• Provided records
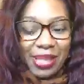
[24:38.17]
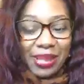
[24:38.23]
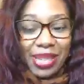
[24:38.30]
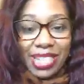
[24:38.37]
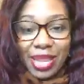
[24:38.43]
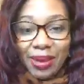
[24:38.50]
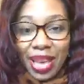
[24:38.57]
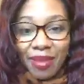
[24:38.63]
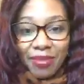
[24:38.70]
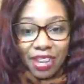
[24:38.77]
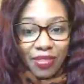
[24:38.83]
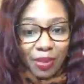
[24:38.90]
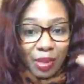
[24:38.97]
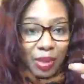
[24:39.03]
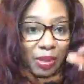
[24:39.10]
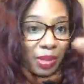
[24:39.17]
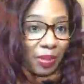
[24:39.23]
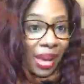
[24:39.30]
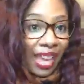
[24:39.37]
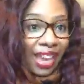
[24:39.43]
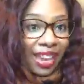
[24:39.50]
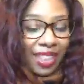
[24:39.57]
I'm having different people in
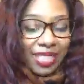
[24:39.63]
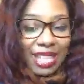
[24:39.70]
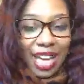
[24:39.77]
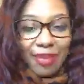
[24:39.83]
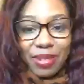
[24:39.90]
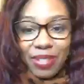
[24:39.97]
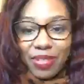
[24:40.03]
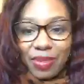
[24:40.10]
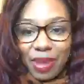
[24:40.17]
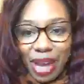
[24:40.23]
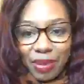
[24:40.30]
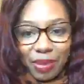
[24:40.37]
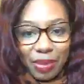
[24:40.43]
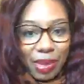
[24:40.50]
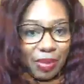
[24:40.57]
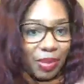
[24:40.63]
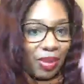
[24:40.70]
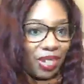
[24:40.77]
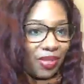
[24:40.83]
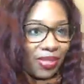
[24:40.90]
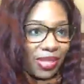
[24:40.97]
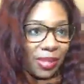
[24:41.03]
my head all the time, different Bible people,
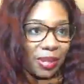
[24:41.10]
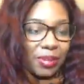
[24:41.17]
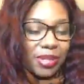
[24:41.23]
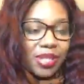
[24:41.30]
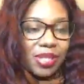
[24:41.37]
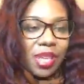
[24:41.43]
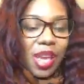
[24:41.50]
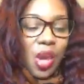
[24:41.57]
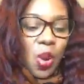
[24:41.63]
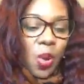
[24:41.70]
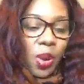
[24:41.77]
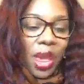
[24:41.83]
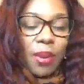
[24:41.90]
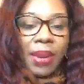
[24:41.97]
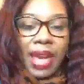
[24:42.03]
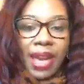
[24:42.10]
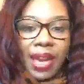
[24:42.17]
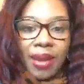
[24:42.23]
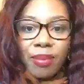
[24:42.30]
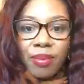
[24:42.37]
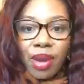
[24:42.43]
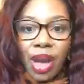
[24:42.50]
different scriptures. When
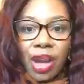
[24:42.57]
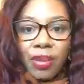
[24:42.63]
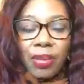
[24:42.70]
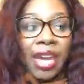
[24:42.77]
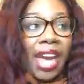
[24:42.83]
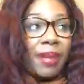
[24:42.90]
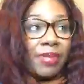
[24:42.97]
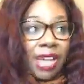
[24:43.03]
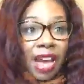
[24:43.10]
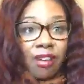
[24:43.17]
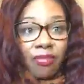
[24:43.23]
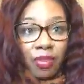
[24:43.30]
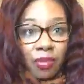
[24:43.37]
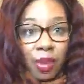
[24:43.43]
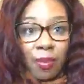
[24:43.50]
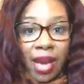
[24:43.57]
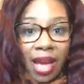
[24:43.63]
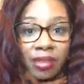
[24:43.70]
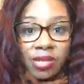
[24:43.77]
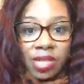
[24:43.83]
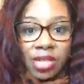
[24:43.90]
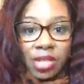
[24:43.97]
Abraham came down from the
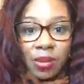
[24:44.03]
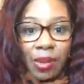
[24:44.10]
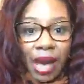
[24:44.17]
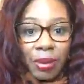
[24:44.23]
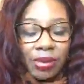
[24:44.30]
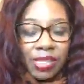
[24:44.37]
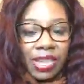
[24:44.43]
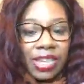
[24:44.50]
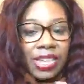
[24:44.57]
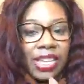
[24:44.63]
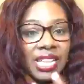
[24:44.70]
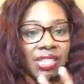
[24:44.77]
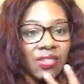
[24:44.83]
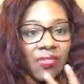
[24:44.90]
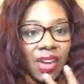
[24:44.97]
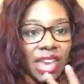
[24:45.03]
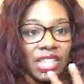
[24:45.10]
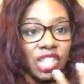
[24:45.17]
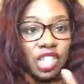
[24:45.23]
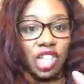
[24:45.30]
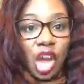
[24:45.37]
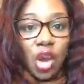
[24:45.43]
mountain, the Bible said that his face
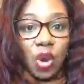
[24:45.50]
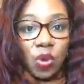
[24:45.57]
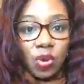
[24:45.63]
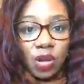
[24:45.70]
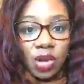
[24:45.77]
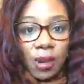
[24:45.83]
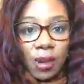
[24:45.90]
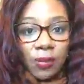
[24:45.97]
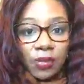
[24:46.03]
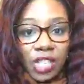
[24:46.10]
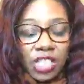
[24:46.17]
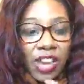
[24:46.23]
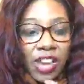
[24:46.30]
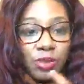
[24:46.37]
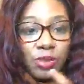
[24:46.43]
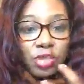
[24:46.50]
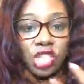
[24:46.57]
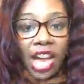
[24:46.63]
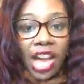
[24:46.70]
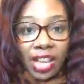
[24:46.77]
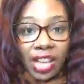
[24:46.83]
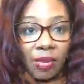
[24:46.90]
shone His face was
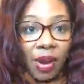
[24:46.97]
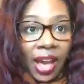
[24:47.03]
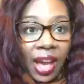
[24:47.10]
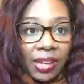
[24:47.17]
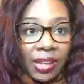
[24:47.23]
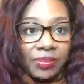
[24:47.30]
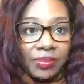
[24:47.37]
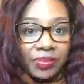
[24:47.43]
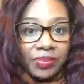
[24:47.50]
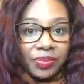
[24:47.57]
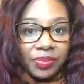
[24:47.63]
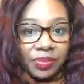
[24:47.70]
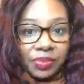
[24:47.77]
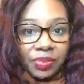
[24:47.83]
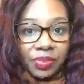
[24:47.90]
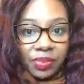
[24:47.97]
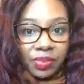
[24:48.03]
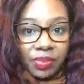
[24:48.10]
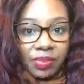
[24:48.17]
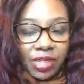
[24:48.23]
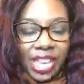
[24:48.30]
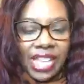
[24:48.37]
shining bright.
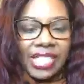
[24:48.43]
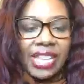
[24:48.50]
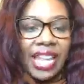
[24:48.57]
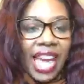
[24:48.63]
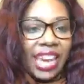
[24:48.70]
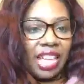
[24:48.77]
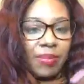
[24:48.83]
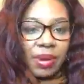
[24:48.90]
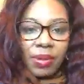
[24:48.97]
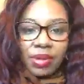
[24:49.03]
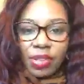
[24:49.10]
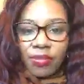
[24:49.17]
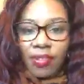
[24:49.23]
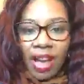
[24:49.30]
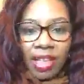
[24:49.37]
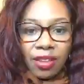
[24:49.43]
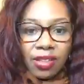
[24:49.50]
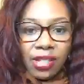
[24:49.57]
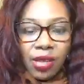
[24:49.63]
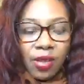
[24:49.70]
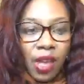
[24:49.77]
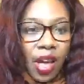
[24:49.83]
His light, he had been with the Father
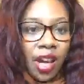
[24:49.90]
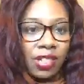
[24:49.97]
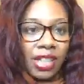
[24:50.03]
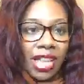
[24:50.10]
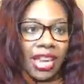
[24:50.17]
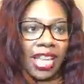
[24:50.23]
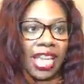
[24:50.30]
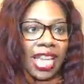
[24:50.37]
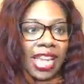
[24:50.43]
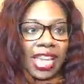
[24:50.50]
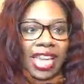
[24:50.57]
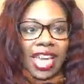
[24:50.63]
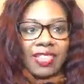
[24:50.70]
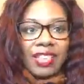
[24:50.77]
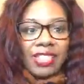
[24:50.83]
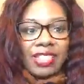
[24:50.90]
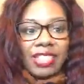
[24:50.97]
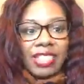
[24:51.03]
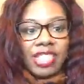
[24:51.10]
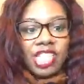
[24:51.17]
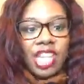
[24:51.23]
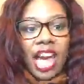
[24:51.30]
so long that he had
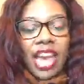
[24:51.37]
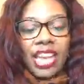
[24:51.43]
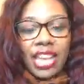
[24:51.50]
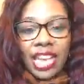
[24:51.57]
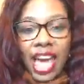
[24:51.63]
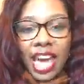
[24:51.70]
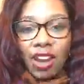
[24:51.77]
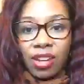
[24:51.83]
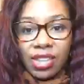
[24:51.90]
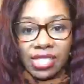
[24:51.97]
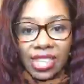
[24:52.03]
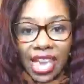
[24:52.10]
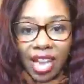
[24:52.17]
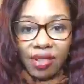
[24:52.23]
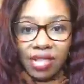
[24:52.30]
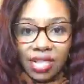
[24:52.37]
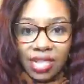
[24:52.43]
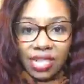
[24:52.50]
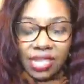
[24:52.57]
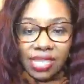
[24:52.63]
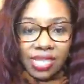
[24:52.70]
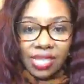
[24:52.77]
this shining light on his
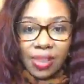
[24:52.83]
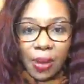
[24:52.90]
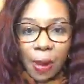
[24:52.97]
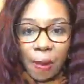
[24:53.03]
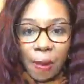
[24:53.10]
countenance.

• Work instructions
Everything in the listing must be copied exactly except the pictures.

• Solution to this exercise
[24:38.17]
[24:38.23]
[24:38.30]
[24:38.37]
[24:38.43]
[24:38.50]
[24:38.57]
[24:38.63]
[24:38.70]
[24:38.77]
[24:38.83]
[24:38.90]
[24:38.97]
[24:39.03]
[24:39.10]
[24:39.17]
[24:39.23]
[24:39.30]
[24:39.37]
[24:39.43]
[24:39.50]
[24:39.57]
I'm having different people in
[24:39.63]
[24:39.70]
[24:39.77]
[24:39.83]
[24:39.90]
[24:39.97]
[24:40.03]
[24:40.10]
[24:40.17]
[24:40.23]
[24:40.30]
[24:40.37]
[24:40.43]
[24:40.50]
[24:40.57]
[24:40.63]
[24:40.70]
[24:40.77]
[24:40.83]
[24:40.90]
[24:40.97]
[24:41.03]
my head all the time, different Bible people,
[24:41.10]
[24:41.17]
[24:41.23]
[24:41.30]
[24:41.37]
[24:41.43]
[24:41.50]
[24:41.57]
[24:41.63]
[24:41.70]
[24:41.77]
[24:41.83]
[24:41.90]
[24:41.97]
[24:42.03]
[24:42.10]
[24:42.17]
[24:42.23]
[24:42.30]
[24:42.37]
[24:42.43]
[24:42.50]
different scriptures. When
[24:42.57]
[24:42.63]
[24:42.70]
[24:42.77]
[24:42.83]
[24:42.90]
[24:42.97]
[24:43.03]
[24:43.10]
[24:43.17]
[24:43.23]
[24:43.30]
[24:43.37]
[24:43.43]
[24:43.50]
[24:43.57]
[24:43.63]
[24:43.70]
[24:43.77]
[24:43.83]
[24:43.90]
[24:43.97]
Abraham came down from the
[24:44.03]
[24:44.10]
[24:44.17]
[24:44.23]
[24:44.30]
[24:44.37]
[24:44.43]
[24:44.50]
[24:44.57]
[24:44.63]
[24:44.70]
[24:44.77]
[24:44.83]
[24:44.90]
[24:44.97]
[24:45.03]
[24:45.10]
[24:45.17]
[24:45.23]
[24:45.30]
[24:45.37]
[24:45.43]
mountain, the Bible said that his face
[24:45.50]
[24:45.57]
[24:45.63]
[24:45.70]
[24:45.77]
[24:45.83]
[24:45.90]
[24:45.97]
[24:46.03]
[24:46.10]
[24:46.17]
[24:46.23]
[24:46.30]
[24:46.37]
[24:46.43]
[24:46.50]
[24:46.57]
[24:46.63]
[24:46.70]
[24:46.77]
[24:46.83]
[24:46.90]
shone His face was
[24:46.97]
[24:47.03]
[24:47.10]
[24:47.17]
[24:47.23]
[24:47.30]
[24:47.37]
[24:47.43]
[24:47.50]
[24:47.57]
[24:47.63]
[24:47.70]
[24:47.77]
[24:47.83]
[24:47.90]
[24:47.97]
[24:48.03]
[24:48.10]
[24:48.17]
[24:48.23]
[24:48.30]
[24:48.37]
shining bright.
[24:48.43]
[24:48.50]
[24:48.57]
[24:48.63]
[24:48.70]
[24:48.77]
[24:48.83]
[24:48.90]
[24:48.97]
[24:49.03]
[24:49.10]
[24:49.17]
[24:49.23]
[24:49.30]
[24:49.37]
[24:49.43]
[24:49.50]
[24:49.57]
[24:49.63]
[24:49.70]
[24:49.77]
[24:49.83]
His light, he had been with the Father
[24:49.90]
[24:49.97]
[24:50.03]
[24:50.10]
[24:50.17]
[24:50.23]
[24:50.30]
[24:50.37]
[24:50.43]
[24:50.50]
[24:50.57]
[24:50.63]
[24:50.70]
[24:50.77]
[24:50.83]
[24:50.90]
[24:50.97]
[24:51.03]
[24:51.10]
[24:51.17]
[24:51.23]
[24:51.30]
so long that he had
[24:51.37]
[24:51.43]
[24:51.50]
[24:51.57]
[24:51.63]
[24:51.70]
[24:51.77]
[24:51.83]
[24:51.90]
[24:51.97]
[24:52.03]
[24:52.10]
[24:52.17]
[24:52.23]
[24:52.30]
[24:52.37]
[24:52.43]
[24:52.50]
[24:52.57]
[24:52.63]
[24:52.70]
[24:52.77]
this shining light on his
[24:52.83]
[24:52.90]
[24:52.97]
[24:53.03]
[24:53.10]
countenance.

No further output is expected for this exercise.